Stress contour mapping of the meniscus across the four testing conditions (intact, horizontal cleavage tear (HCT), partial meniscectomy, and partial transplantation) at 0 (a–d) and 30 degrees (e–h) of knee flexion at 800 N applied force. The four conditions for 0 and 30 degrees are labelled
When examining the effects on the medial and lateral menisci, it was observed that the von Mises maximum stress in the lateral meniscus was generally higher than that in the medial meniscus for both intact and partial-tear conditions across various load levels. At a load of 800 N, the intact lateral meniscus exhibited a stress of 3.02 MPa, compared to 1.376 MPa for the medial meniscus. In cases of partial tears, the lateral meniscus demonstrated a stress of 3.164 MPa, while the medial meniscus showed a stress of 3.126 MPa. In contrast, medial complete tears resulted in slightly higher stress values than lateral tears, with measurements of 1.50 MPa versus 1.30 MPa, respectively. Additionally, medial transplant stresses were greater than those of the lateral meniscus at 800 N, measuring 3.37 MPa compared to 2.777 MPa (Table 7).
Table 7.
Comparison of medial and lateral meniscus’ Von Mises maximum stress at 0° from Finite Element Analysis (MPa)
| Force | Lateral | Medial | ||||||
|---|---|---|---|---|---|---|---|---|
| intact | Partial tear | Complete tear | Transplant | intact | Partial tear | Complete tear | Transplant | |
| 200 N | 2.85 | 2.6115 | 0.38842 | 3.1292 | 0.0012 | 0.15332 | 0.179 | 0.667 |
| 400 N | 2.535 | 2.409 | 0.3 | 2.8161 | 0.1633 | 0.8808 | 1.07 | 0.76497 |
| 600 N | 2.7521 | 2.5689 | 0.88 | 2.8757 | 0.625 | 1.9593 | 1.3 | 0.87174 |
| 800 N | 3.02 | 3.1641 | 1.3 | 2.7774 | 1.376 | 3.1256 | 1.5 | 3.37 |
Lateral tears demonstrated lower ACL peak contact stress than medial tears in both the torn and transplanted states, with intact values identical across compartments (Table 8).
Table 8.
Comparison of medial and lateral ACL peak contact stress at 0° in 800 N loading conditions
| Lateral | Medial | |
|---|---|---|
| Intact | 2.0529 | 2.0529 |
| Partial Tear | 1.1034 | 2.0634 |
| Complete Tear | 1.629 | 2.5776 |
| Transplant | 0.92197 | 1.76258 |
Discussion
This finite element analysis (FEA) demonstrates that lateral meniscus horizontal channel tears (HCTs) significantly alter the biomechanics of both the meniscus and the anterior cruciate ligament (ACL), with complete tears resulting in the most pronounced deviations from the mechanics of an intact knee. Consistent with previous studies on medial meniscus models [26], the disruption of the lateral meniscus resulted in elevated stresses, particularly under conditions of increased axial loads. The mobility of the lateral meniscus, along with its role in resisting anterior tibial translation, likely accounts for the observed changes in ACL stress, corroborating in vitro findings [12, 34].

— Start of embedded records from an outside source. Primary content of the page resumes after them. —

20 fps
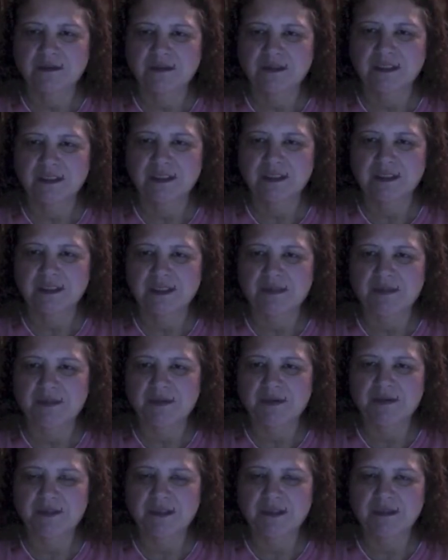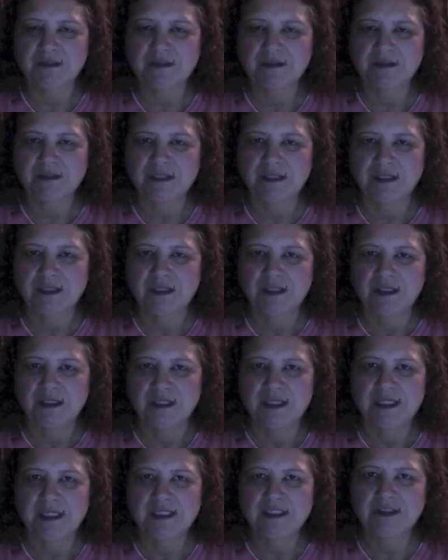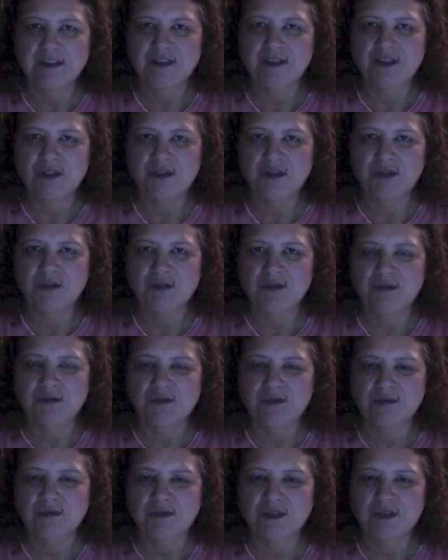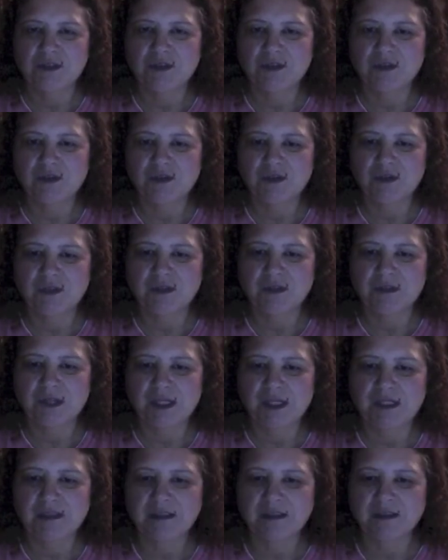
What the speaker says: just some of it, into your soul space.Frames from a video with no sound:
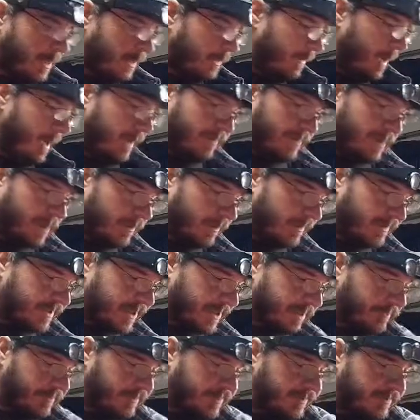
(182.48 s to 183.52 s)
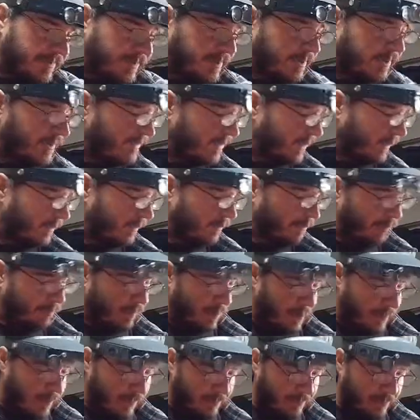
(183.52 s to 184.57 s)
may have noticed I was using this
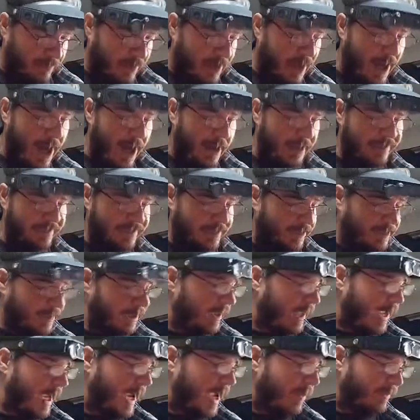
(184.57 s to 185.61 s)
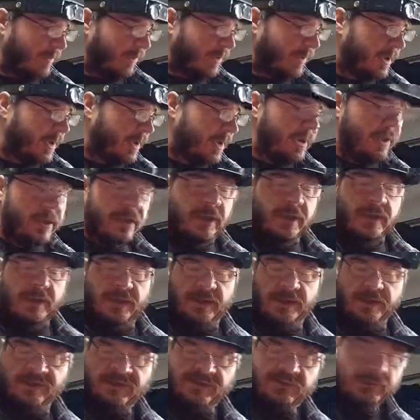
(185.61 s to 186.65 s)
little block as a clamp.
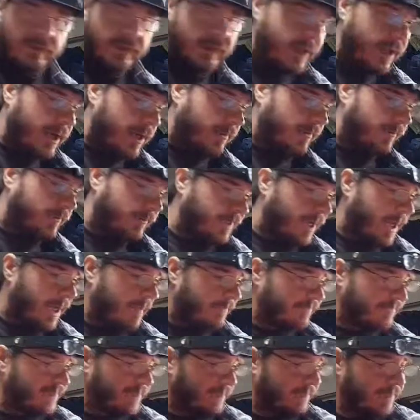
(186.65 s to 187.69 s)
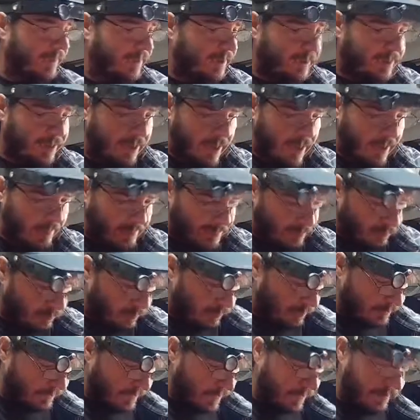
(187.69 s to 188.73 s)
It's really helpful to have something to clamp your
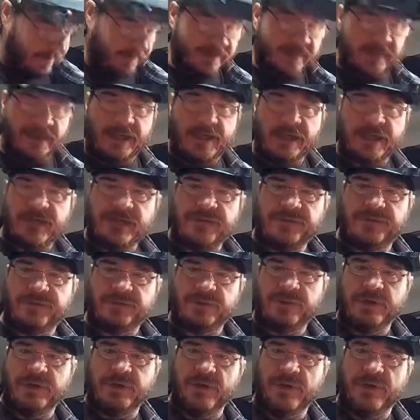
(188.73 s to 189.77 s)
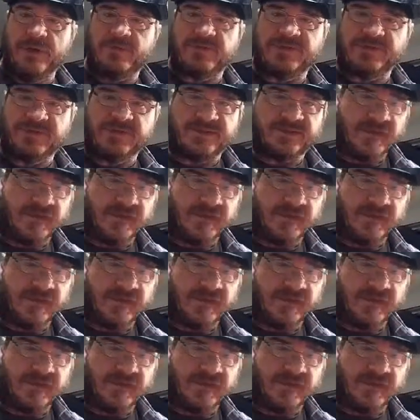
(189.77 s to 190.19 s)
work down. You kind of need 3 arms to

Meniscus transplantation has been observed to reduce stresses in both the meniscus and the ACL compared to the states characterized by tears. This finding indicates a partial restoration of load distribution. However, the values obtained after transplantation did not reach those observed in intact tissues, suggesting that transplantation does not fully replicate the properties of native tissue. For example, in partial tears, native tissue can still carry load through remaining intact fibers. In transplantation, the mechanical behavior may be reset but not fully restored to a natural joint, affecting ACL stress. Also, the allograft’s altered material properties, geometry, and fixation may result in non-physiologic load distribution. This observation aligns with previously reported limitations concerning allograft stiffness and geometry [10, 35]. Notably, partial tears do not consistently yield intermediate outcomes relative to intact and complete tear states. In certain instances, such as total deformation, partial tears showed greater changes than complete tears, potentially reflecting altered load-sharing dynamics between undamaged and damaged meniscal tissues.

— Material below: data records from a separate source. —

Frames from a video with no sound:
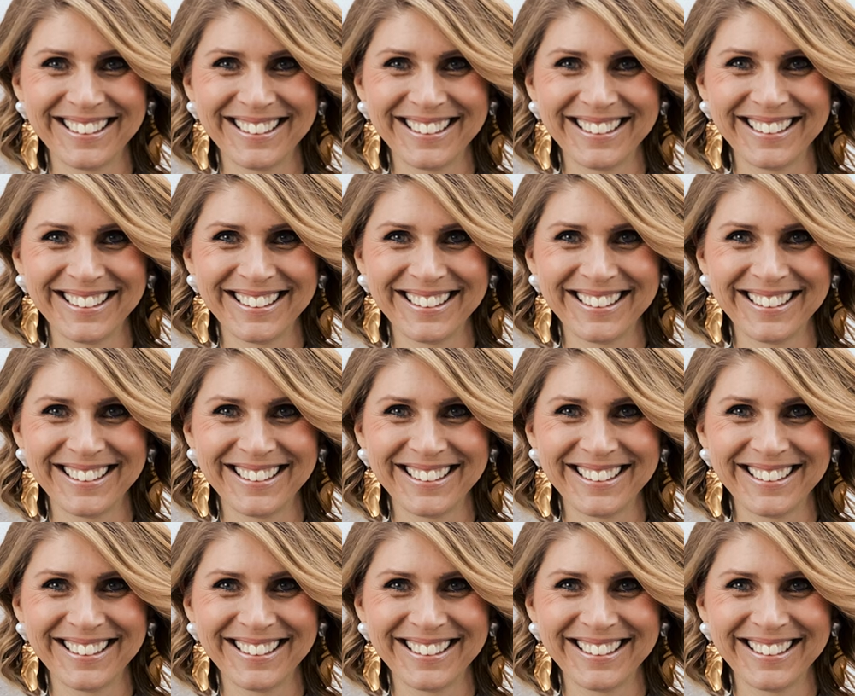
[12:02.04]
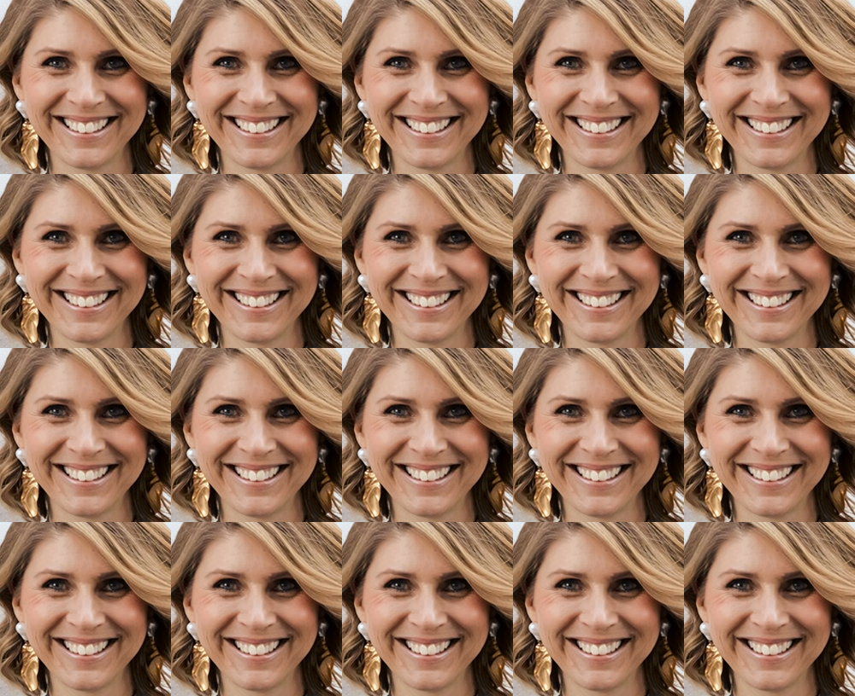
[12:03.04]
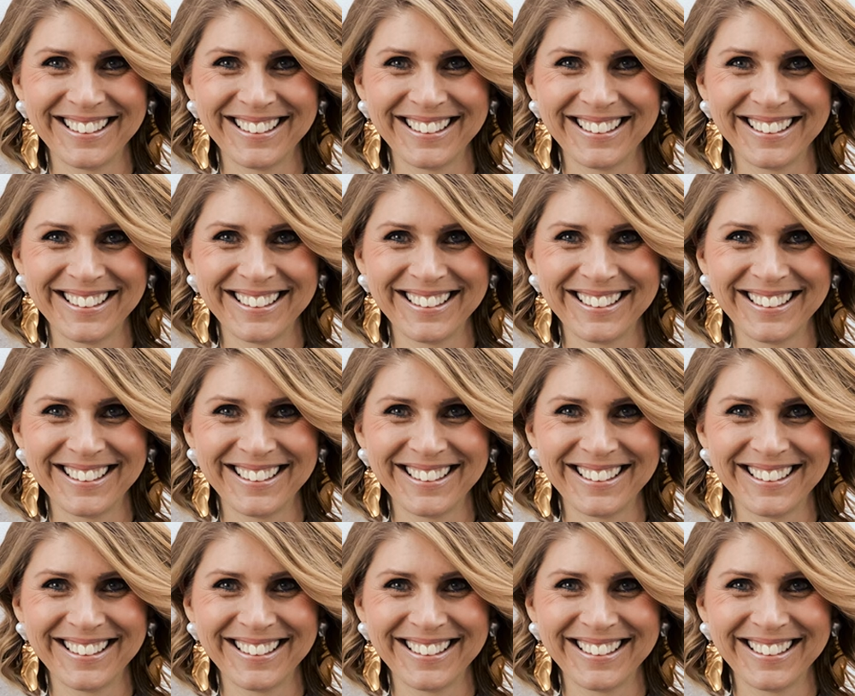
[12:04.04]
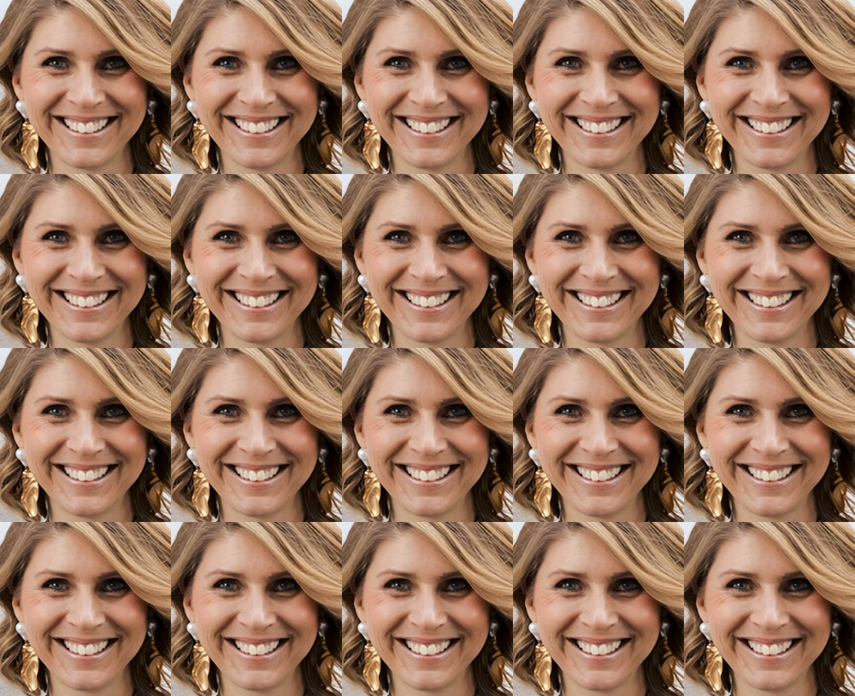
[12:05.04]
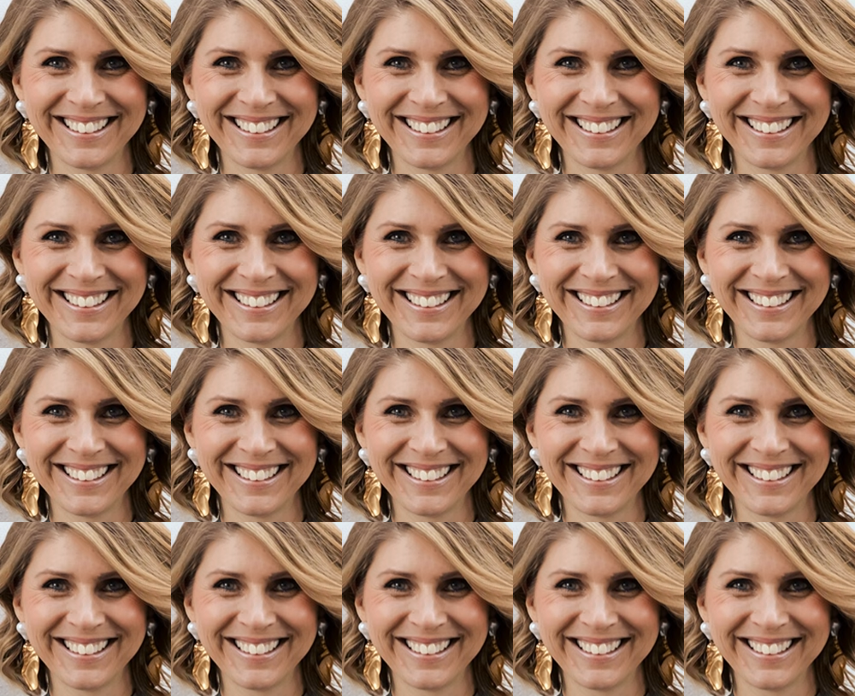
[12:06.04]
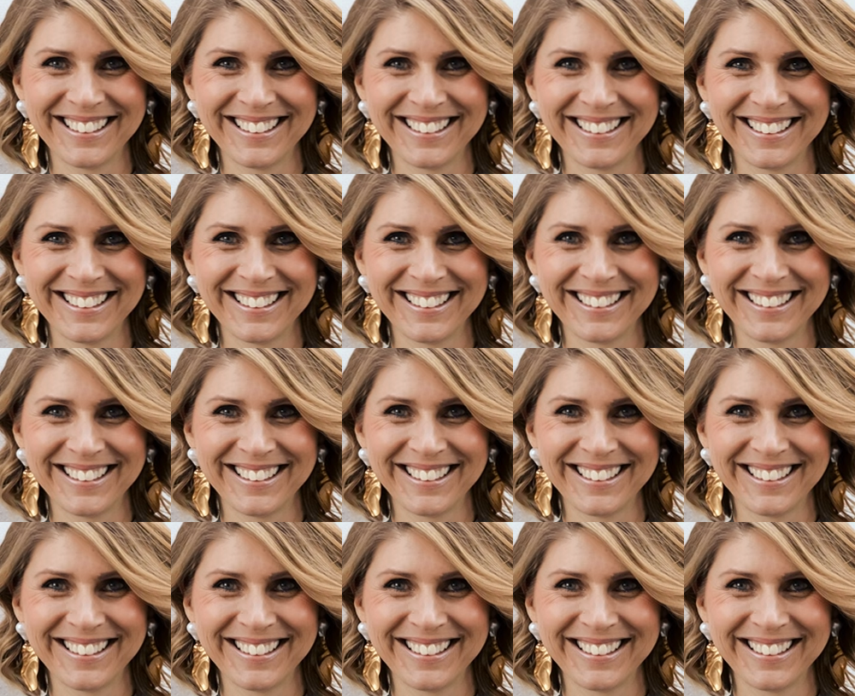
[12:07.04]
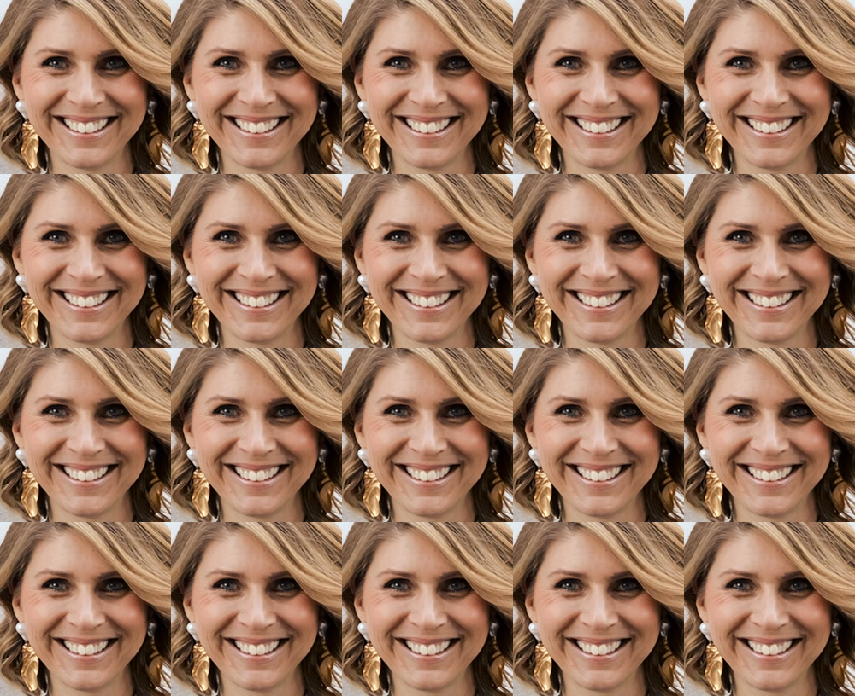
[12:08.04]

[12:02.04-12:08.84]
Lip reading: The face doesn't move, so there is nothing to read.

At 30° knee flexion, the posterior horn of the lateral meniscus translates posteriorly with loading, so pathology may be more evident [36]. The results indicate that complete HCTs concentrate load into a small, stiff segment of tissue, producing high contact pressure and Von Mises stress with minimal deformation at 30°. This is biomechanically unfavorable and suggests an increased risk of local tissue fatigue and cartilage overload during activities performed in flexion, such as squatting, pivoting, and stairs, which should be considered clinically. Transplantation may mitigate, but does not fully eliminate these abnormalities, as seen in the 0° results.

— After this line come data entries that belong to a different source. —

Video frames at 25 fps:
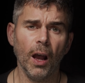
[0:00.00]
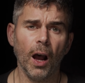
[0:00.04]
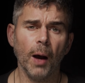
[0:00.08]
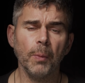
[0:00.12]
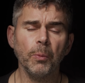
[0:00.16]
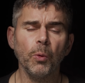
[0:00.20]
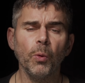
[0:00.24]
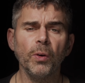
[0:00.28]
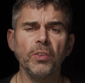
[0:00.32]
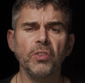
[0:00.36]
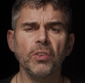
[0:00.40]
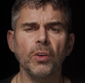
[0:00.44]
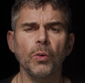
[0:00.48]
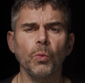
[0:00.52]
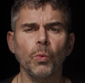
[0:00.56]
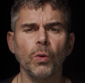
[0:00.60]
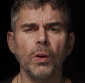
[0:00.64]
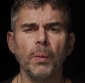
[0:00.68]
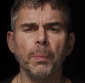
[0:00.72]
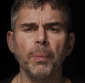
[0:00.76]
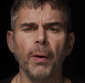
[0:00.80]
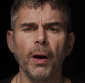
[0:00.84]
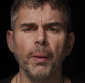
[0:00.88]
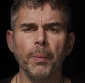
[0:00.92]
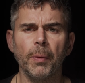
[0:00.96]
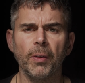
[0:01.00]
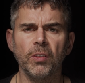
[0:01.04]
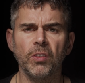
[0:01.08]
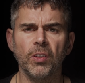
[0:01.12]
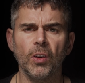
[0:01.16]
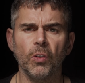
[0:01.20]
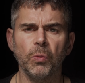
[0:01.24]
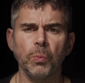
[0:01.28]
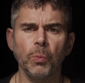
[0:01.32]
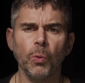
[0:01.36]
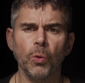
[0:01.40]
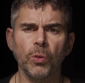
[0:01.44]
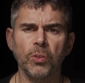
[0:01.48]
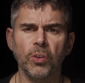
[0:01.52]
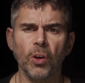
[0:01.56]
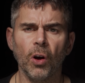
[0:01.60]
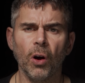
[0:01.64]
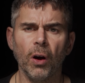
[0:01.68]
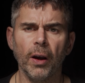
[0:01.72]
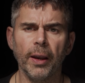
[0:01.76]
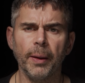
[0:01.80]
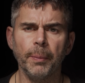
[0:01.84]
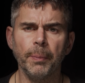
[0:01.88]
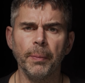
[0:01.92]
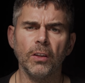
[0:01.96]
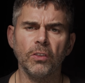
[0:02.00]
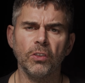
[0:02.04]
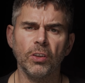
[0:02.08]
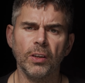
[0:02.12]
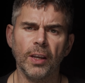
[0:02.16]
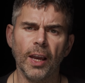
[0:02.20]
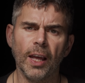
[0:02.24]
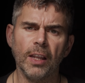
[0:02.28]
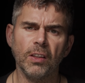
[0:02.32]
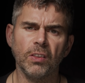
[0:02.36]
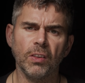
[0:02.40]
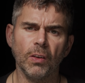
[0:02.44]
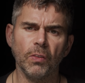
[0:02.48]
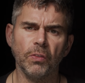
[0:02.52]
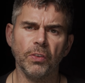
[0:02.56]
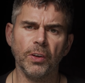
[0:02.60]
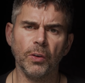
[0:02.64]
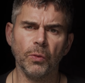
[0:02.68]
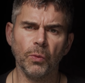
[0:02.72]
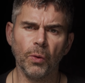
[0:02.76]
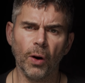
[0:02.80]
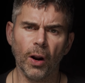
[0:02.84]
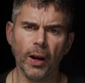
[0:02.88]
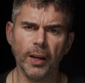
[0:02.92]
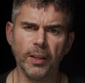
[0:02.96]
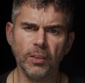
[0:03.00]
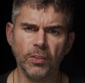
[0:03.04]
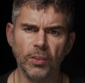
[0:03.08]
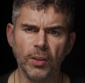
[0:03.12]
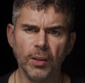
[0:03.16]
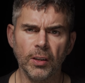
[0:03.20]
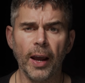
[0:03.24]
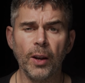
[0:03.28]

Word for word: I'm always going to want to buy myself more time to get something right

Interestingly, peak contact stresses in the ACL decreased with lateral meniscus HCTs but increased with medial meniscus HCTs. Conversely, the lateral meniscus saw a greater increase in von Mises stresses compared to the medial meniscus. These findings suggest that, under pure axial compression at full extension, medial tears may transmit relatively greater load to the ACL, while lateral tears concentrate more stress within the lateral meniscus tissue itself. This indicates that management priorities may differ by compartment: medial HCTs may pose a greater risk of ACL overload during compressive extension and may warrant strategies that specifically limit ACL load transfer, whereas lateral tears may require attention to restoring meniscal load-sharing to reduce local tissue stress.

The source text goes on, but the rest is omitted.